[Dataset extract]:
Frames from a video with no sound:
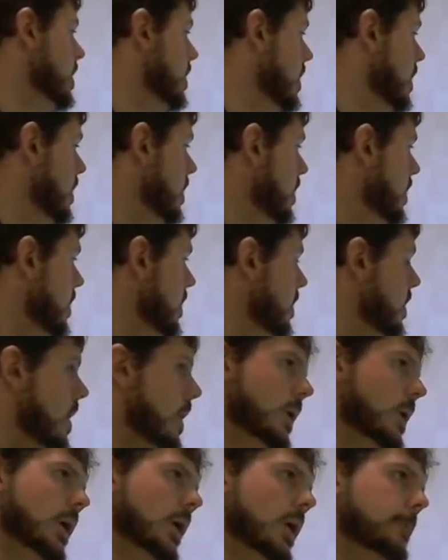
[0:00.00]

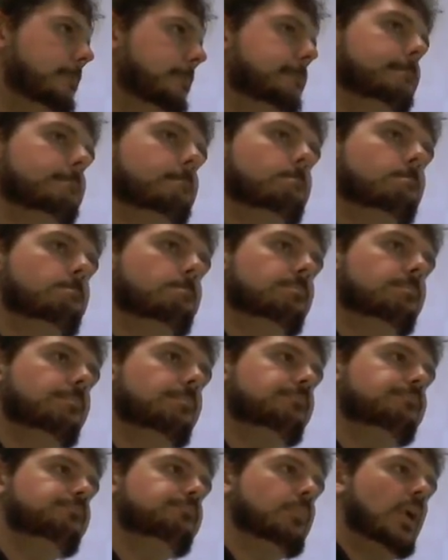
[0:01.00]
Um, I'm going
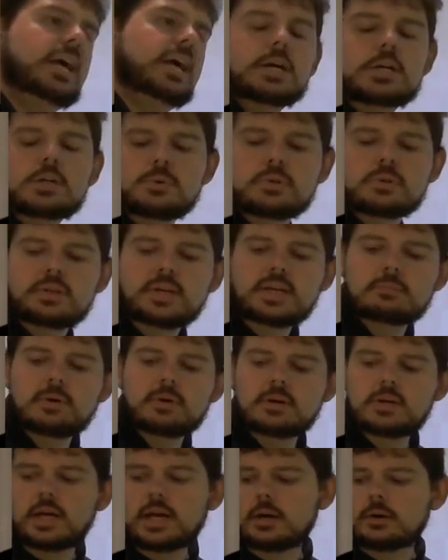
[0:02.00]
to do a thing about how
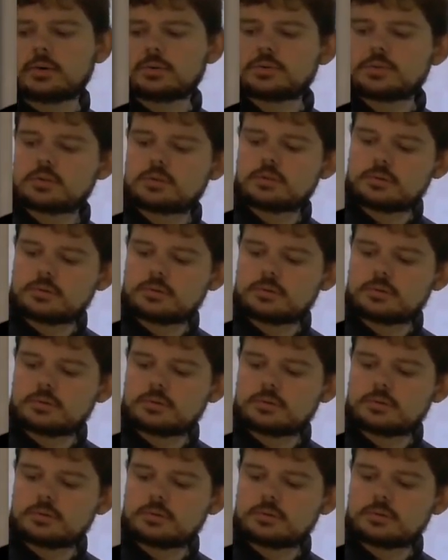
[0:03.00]
to do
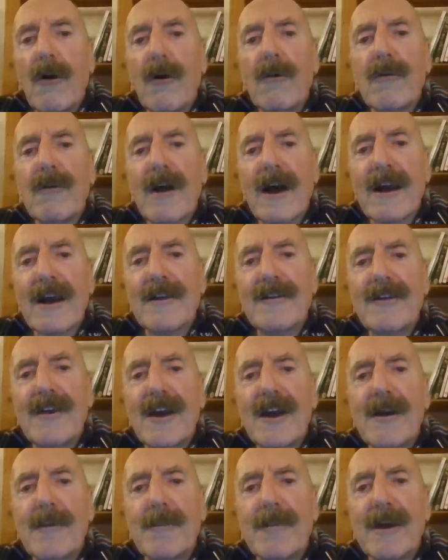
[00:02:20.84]
all I can
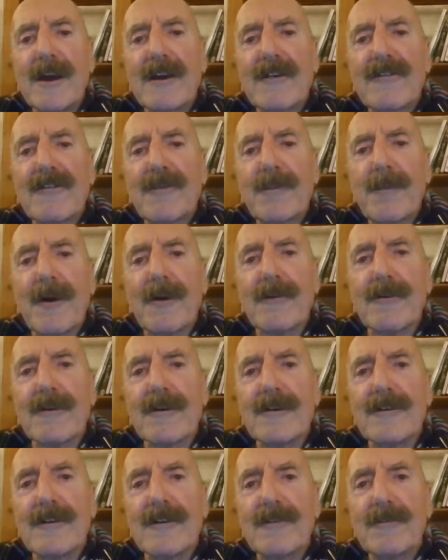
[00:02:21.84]
hear being
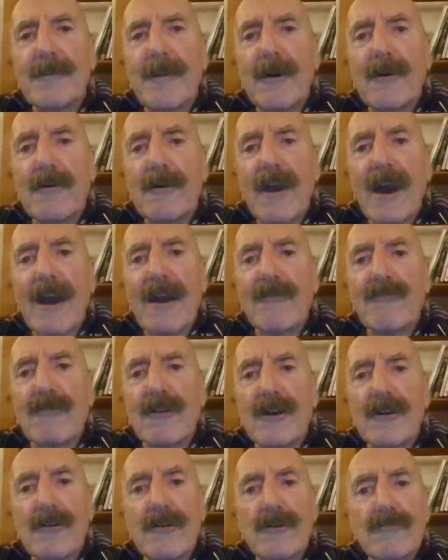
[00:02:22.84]
spoken is
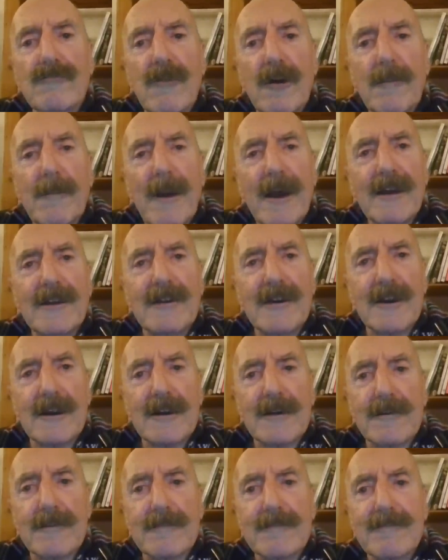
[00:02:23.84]
Bulgarian or
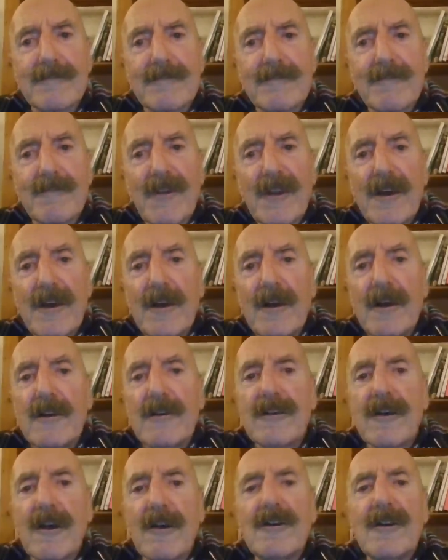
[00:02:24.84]
Romanian.
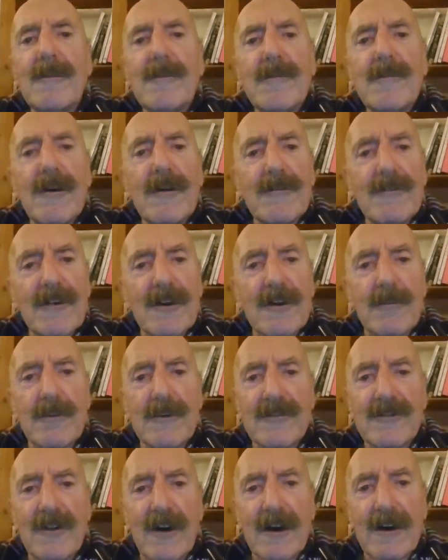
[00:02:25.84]
The only music
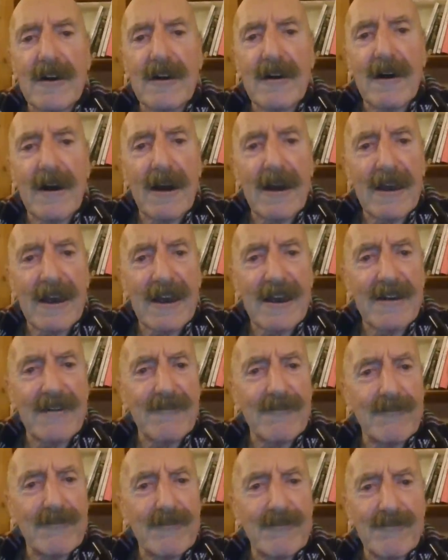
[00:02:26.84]
which I
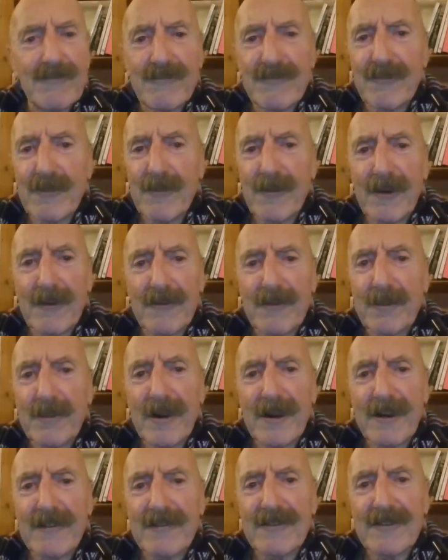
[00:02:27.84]
hear from those
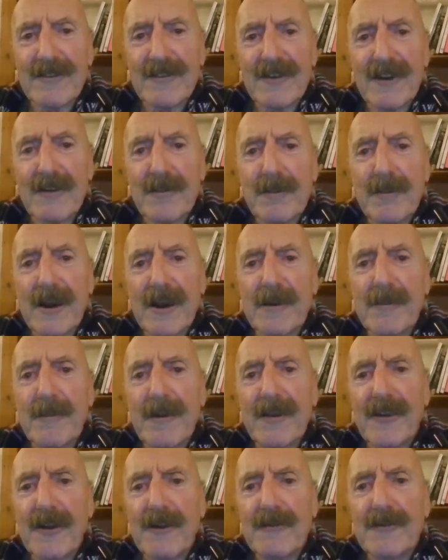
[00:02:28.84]
places is played
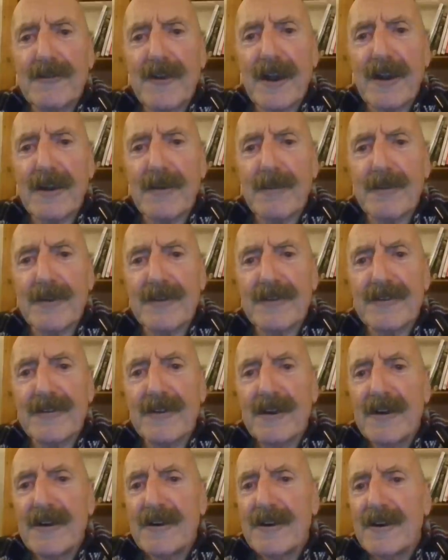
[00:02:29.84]
by those
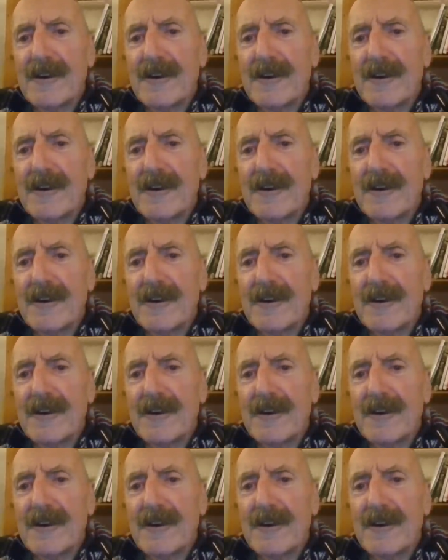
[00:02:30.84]
neighbours,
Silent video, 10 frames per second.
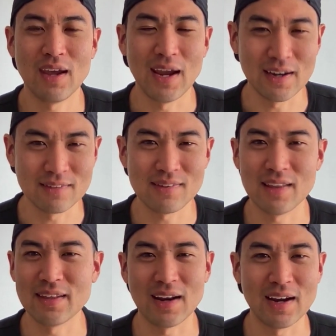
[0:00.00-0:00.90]
And he
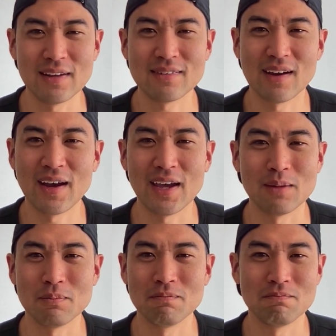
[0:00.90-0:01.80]
said that
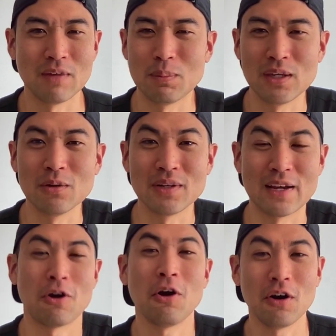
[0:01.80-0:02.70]
anytime maybe he would
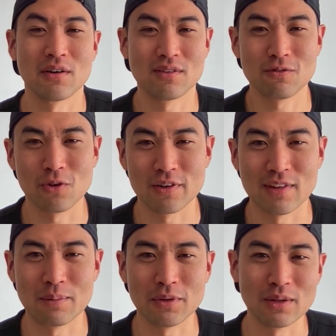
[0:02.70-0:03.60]
get hurt, for
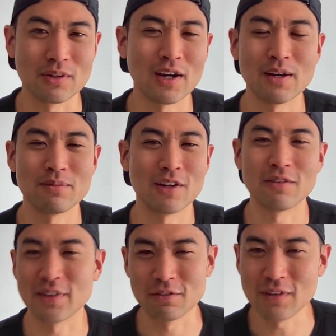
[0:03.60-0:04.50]
example, he would cut
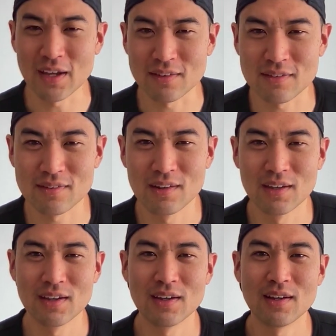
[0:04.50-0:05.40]
himself on the fence,
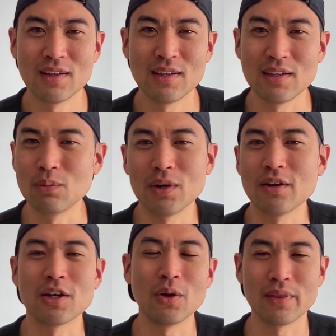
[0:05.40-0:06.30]
he
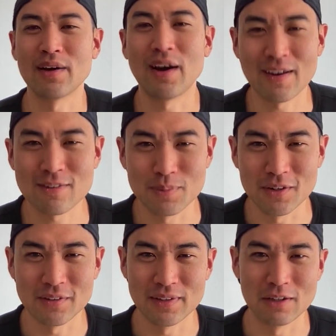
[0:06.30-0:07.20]
wouldn't go to the hospital.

[How to complete this task]: In the entries above, how many lines contain the word "video"? Answer with the number only.

[Answer to the problem]: 2